= Data for review =
☆ ☆ ☆

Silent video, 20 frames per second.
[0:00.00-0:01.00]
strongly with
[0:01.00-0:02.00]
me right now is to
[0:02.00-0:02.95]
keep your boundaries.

☆ ☆ ☆

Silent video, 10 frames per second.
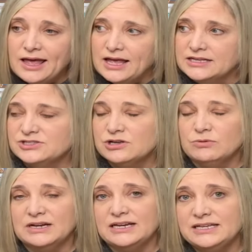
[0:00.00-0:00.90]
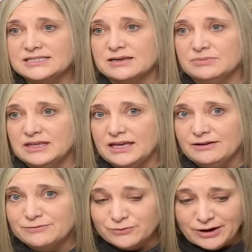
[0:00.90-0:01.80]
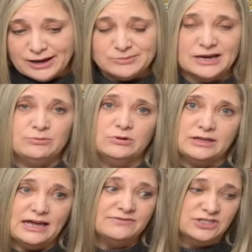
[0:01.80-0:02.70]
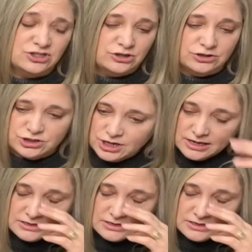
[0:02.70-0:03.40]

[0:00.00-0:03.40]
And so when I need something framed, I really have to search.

☆ ☆ ☆

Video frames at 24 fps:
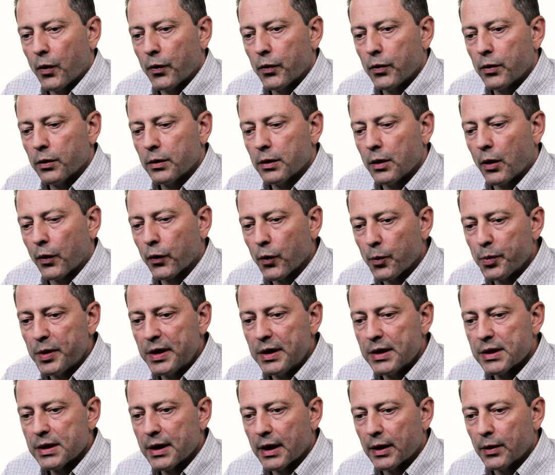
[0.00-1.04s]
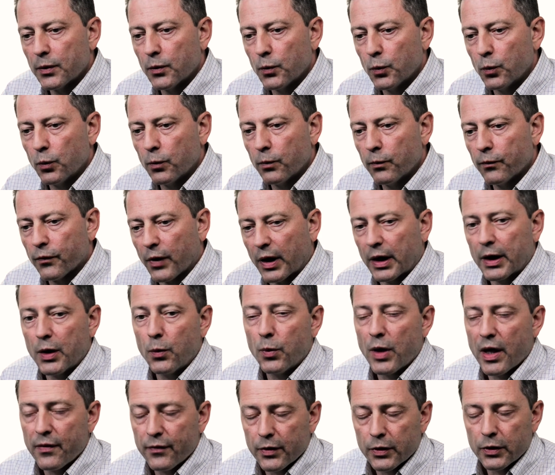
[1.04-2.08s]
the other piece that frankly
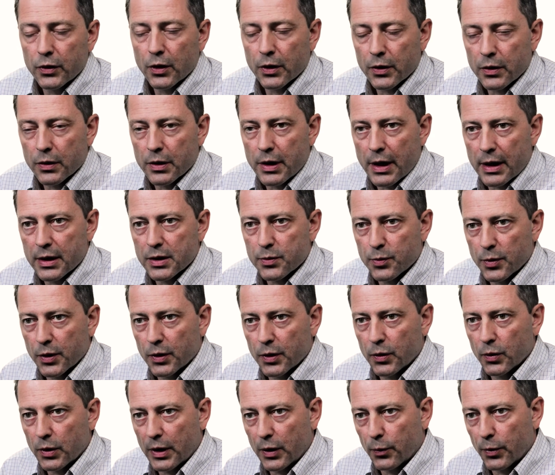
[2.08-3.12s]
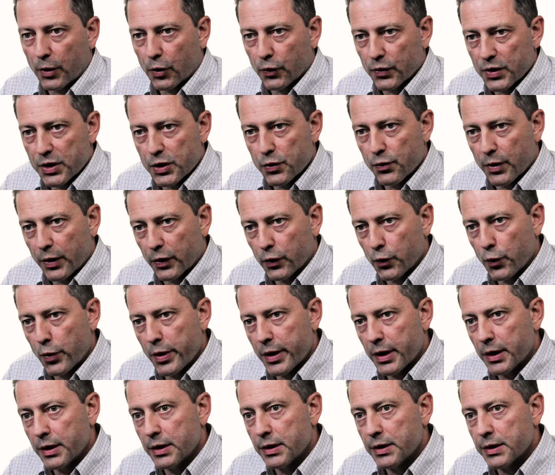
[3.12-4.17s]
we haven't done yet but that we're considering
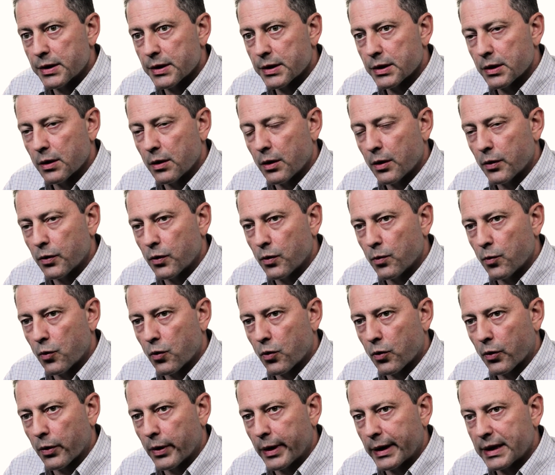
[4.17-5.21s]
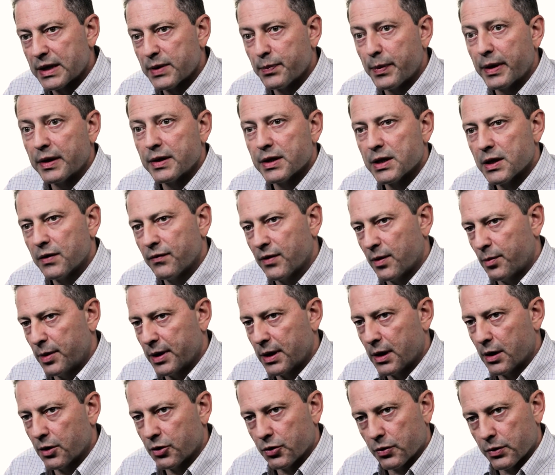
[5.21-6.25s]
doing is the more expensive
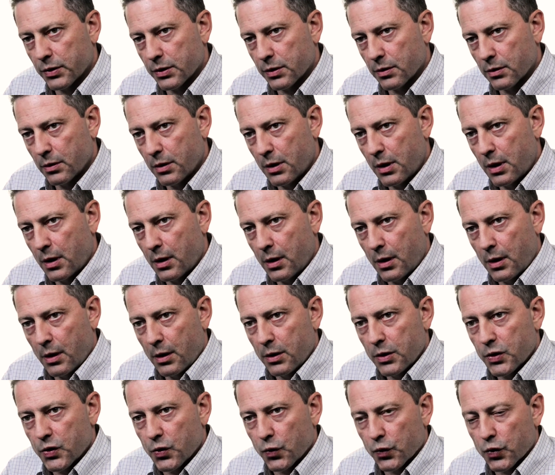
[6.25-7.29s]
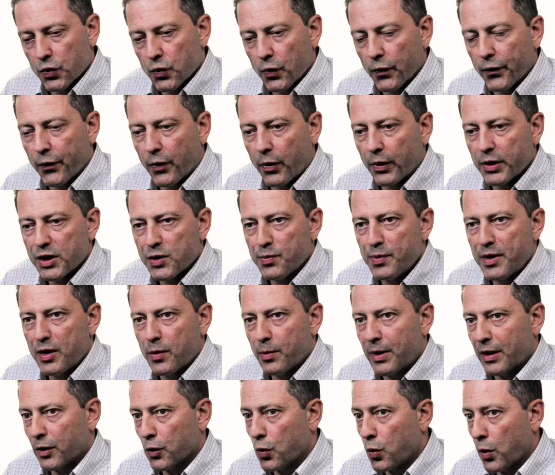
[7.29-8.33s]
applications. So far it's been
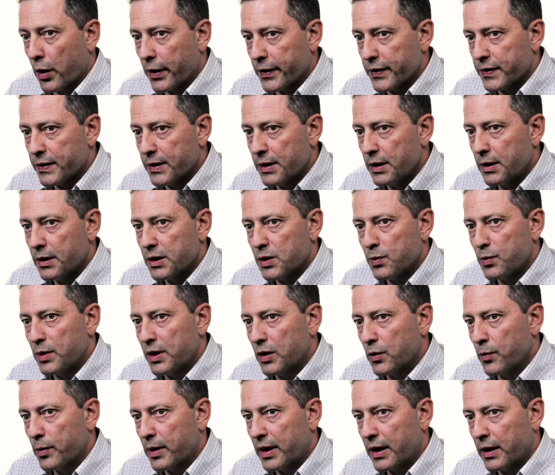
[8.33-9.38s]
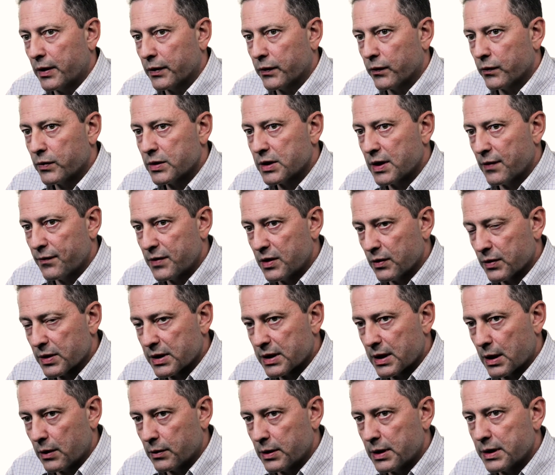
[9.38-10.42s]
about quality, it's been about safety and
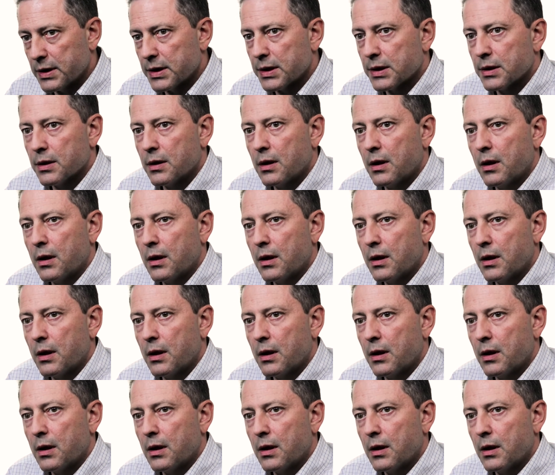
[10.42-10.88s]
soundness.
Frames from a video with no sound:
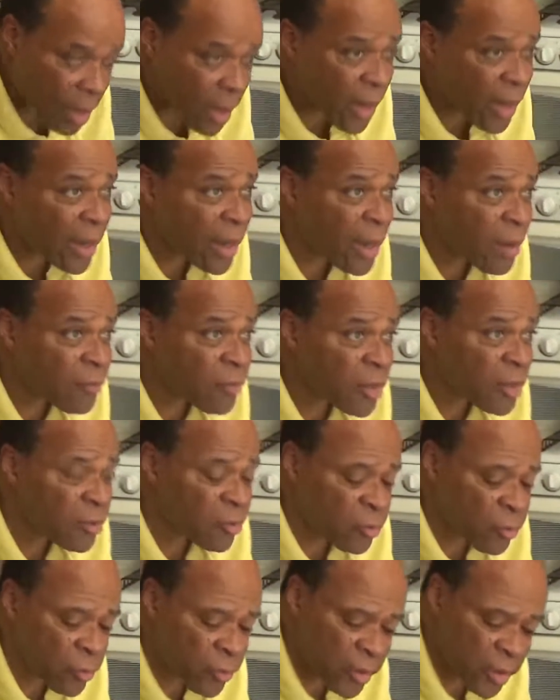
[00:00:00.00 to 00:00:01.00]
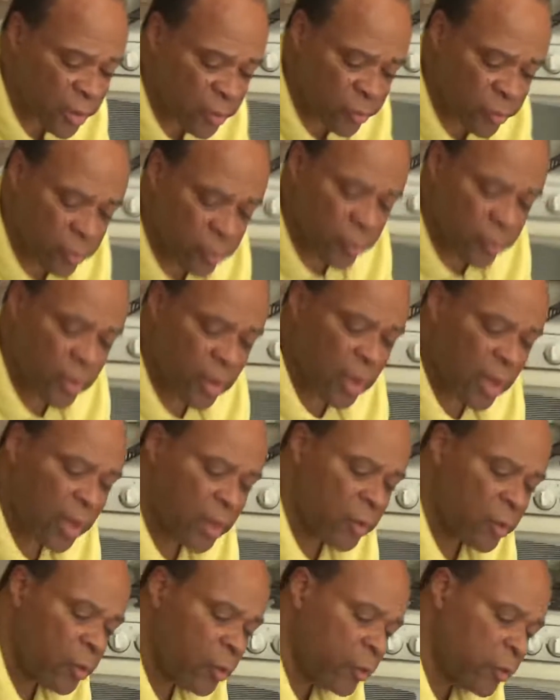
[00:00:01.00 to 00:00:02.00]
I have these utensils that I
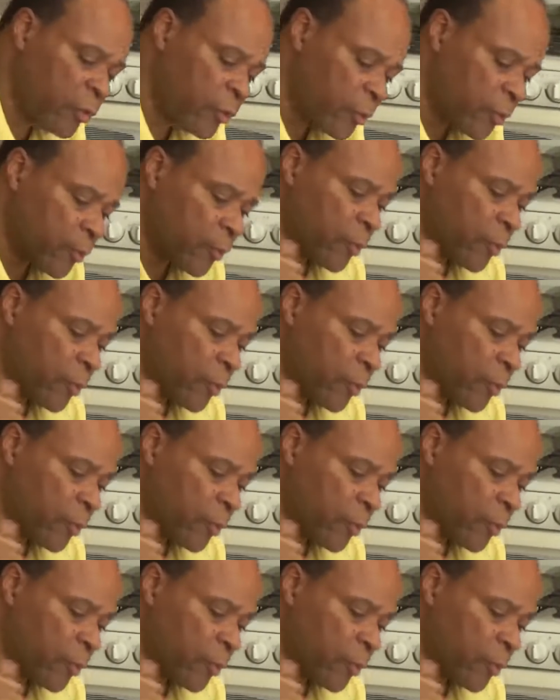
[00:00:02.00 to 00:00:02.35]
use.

☆ ☆ ☆

= Exercise brief =
Going through the material, find each line with the string "second". Then state only how many there are.

= Answer for the task =
2